Konuşmamız şu şekildeydi.
"Şu anda arkadaşlarınla olmalısın, vaktini niçin benle sohbet ederek harcıyorsun, ki? bu vakit kaybı değil mi senin için?".
"Senin sohbetinden keyif alıyorum. Şu anda anlaştığım kafa dengi ister inan ister inanma, ama, sadece 4 arkadaşım var. Senin o gördüğün kalabalık çevre birer yanılsama, anlıyor musun? onlarla sadece arada eğleniyorum, o kadar. Çok fazla çevrem, arkadaşım var, ve çok popüler gibi görünüyor olabilirim, ama, bu doğru değil. İşte ben şimdi senin karşındayım, ve sana bunu söylüyorum".
"Peki sen öyle diyorsan öyledir, tabi ne diye yalan söyleyesin ki? öyle değil mi?".
"Buraya alıştın mı?".
"Eh biraz ya sen?".
"Galiba burası için doğmuşum. Burada özgürüm, anlıyor musun? dünyayı hiç özlemiyorum, iyi ki bir daha hiç dünyaya geri dönmeyeceğiz. Burada her şey harika. Kimse kimseye karışmıyor. Oysa dünya bazı insanlar yüzünden çekilmez, ve bir cehennem, anlıyor musun?".
"Aslında haklı olabilirsin. Özgürlüğüme bende düşkünüm. Özgürlük çok önemli".
"Dünyada özgür olmayan ülkelerin haline baksana, hangi ülkede, insanlar özgürse orası yaşamak için daha ideal dedi" Alex.
"Katılıyorum. Dünyadayken hangi ülkeyi severdin?".
"Sanırım Yeni Zellanda, ve Avustralya. Yani kısacası huzur. Sıcak iklim. Her şeyden uzakta. Dünyanın bir ucu. İnsan daha başka ne ister ki? peki ya senin?".
"Benim yanıtım Kanada. Çok soğuk. Fakat hep hayalimdi. Gidemedim, ama, olsun o zamanlar benim için istemek de güzeldi. Olmasa bile".
"İnsanoğlunun istekleri hiçbir zaman için bitmiyor ki. Hırsı, bencilliği".
"İnsanlardan nefret mi ederdin?".
"Nefret etmezdim, sadece uzak dururdum, o kadar".
"Gideceğimiz yerde yani huzurda da, özgür olacak mıyız?".
"Eğer oraya varana kadar hayatta kalmayı başarabilirsek evet orada çok mutlu, ve özgür olacağız".

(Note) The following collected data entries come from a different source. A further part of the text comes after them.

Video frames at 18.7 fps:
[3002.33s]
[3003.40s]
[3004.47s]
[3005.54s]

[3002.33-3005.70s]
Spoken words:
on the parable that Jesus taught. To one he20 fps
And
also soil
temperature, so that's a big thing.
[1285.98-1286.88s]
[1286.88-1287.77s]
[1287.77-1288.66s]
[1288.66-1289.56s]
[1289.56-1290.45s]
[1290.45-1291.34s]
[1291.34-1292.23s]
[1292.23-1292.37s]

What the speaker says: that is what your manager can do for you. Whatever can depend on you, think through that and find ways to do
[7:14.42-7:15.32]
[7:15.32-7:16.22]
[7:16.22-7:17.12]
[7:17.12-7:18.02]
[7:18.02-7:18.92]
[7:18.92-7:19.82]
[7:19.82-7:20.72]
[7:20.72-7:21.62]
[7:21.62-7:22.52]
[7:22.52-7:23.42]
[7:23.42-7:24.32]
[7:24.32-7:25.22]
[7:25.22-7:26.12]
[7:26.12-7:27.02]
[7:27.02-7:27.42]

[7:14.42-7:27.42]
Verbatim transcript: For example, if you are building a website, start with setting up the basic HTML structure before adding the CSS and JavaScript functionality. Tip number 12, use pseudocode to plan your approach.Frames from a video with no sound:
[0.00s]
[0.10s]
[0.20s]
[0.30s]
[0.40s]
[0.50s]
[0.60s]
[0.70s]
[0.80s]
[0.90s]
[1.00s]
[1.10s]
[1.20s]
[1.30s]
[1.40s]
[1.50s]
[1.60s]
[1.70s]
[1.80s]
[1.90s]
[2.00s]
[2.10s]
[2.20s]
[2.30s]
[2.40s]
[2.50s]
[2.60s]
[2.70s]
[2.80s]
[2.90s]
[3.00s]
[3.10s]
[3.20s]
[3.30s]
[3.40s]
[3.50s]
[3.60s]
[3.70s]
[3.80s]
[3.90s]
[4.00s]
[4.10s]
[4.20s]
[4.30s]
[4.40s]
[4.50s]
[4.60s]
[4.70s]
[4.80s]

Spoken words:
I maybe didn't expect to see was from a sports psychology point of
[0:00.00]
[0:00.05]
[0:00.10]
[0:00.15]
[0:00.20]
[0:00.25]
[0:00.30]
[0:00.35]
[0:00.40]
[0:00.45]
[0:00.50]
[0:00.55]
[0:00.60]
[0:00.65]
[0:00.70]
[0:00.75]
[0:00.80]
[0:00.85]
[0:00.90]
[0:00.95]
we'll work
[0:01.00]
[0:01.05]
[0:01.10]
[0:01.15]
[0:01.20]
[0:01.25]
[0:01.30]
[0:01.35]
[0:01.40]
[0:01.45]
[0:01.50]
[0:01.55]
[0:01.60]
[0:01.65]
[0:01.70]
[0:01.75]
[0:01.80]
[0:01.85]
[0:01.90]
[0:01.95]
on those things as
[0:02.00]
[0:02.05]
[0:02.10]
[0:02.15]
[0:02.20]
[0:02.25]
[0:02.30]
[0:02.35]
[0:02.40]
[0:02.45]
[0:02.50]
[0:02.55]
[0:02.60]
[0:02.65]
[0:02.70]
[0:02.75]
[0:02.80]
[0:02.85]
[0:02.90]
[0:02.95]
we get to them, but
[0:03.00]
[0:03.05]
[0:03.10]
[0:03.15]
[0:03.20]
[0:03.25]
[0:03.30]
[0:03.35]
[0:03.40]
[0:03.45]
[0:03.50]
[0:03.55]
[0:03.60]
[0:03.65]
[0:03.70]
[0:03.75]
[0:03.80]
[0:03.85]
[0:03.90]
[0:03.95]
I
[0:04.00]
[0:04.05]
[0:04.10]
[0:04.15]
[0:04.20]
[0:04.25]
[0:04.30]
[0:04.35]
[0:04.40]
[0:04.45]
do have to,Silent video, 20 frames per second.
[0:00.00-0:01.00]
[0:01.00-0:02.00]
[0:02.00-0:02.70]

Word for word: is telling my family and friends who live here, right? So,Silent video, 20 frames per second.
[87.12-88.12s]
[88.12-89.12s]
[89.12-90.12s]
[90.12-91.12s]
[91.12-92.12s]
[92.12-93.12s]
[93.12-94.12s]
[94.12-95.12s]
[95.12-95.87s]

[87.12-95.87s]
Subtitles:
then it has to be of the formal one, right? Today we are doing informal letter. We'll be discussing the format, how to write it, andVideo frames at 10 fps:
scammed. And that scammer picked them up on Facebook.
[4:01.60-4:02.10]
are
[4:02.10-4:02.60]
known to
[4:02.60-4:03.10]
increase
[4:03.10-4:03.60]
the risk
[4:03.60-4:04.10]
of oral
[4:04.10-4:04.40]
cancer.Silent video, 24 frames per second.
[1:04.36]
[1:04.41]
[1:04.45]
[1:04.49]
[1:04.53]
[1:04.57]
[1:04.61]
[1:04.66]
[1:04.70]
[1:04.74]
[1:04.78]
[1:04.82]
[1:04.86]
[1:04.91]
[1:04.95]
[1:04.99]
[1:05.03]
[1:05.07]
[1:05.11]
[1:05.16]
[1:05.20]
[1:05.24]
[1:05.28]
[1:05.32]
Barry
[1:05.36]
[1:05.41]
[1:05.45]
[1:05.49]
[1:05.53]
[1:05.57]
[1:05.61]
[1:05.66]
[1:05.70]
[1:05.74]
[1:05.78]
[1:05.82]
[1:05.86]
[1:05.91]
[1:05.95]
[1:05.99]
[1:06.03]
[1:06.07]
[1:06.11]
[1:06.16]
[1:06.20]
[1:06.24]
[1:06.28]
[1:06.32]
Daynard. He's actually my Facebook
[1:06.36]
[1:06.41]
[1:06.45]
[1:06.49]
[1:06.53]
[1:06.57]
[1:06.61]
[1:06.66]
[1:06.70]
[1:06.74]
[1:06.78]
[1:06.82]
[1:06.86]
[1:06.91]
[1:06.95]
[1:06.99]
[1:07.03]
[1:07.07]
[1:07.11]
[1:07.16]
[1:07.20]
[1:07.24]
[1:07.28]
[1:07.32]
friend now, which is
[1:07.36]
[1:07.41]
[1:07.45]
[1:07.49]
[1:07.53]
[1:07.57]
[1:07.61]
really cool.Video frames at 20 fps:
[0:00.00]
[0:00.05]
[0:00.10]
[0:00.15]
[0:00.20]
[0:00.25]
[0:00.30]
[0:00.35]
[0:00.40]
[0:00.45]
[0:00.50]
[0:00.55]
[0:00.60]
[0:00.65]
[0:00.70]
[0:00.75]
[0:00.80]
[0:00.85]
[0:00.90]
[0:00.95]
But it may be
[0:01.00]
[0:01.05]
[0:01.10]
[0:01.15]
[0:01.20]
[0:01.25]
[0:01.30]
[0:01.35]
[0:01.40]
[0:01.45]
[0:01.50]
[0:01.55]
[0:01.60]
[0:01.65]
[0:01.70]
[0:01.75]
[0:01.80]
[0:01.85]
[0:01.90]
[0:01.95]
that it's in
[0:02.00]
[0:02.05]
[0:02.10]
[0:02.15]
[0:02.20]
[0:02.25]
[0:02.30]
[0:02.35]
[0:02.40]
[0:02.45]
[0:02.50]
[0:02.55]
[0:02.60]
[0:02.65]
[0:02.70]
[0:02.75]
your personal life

"Kulağa ilginç geliyor. Kötü bir fikir olmasa gerek".
"Hey sen prenses uzaylı şimdi söyle bakalım. Senin canını sıkan ne? burada yalnız mısın? yoksa başka bir şey mi? eğer robotlardan, uzaylılardan, yaratıklardan, birileri canını sıktıysa söyle hemen onları karanlık odaya atarım".
"Karanlık oda da neyin nesi".
"Karanlık odaya kötülük edenleri, emirlerimize uymayanları atıyorum. Biliyorsun ki, buranın şimdilik hakimi benim. Hakim seçim sonuçlarına göre 4 yılda bir yenileniyor. Daha 2 sene daha bu görev benim. Buradaki her şeyden, düzenden, varlıklardan hepsinden ben sorumluyum".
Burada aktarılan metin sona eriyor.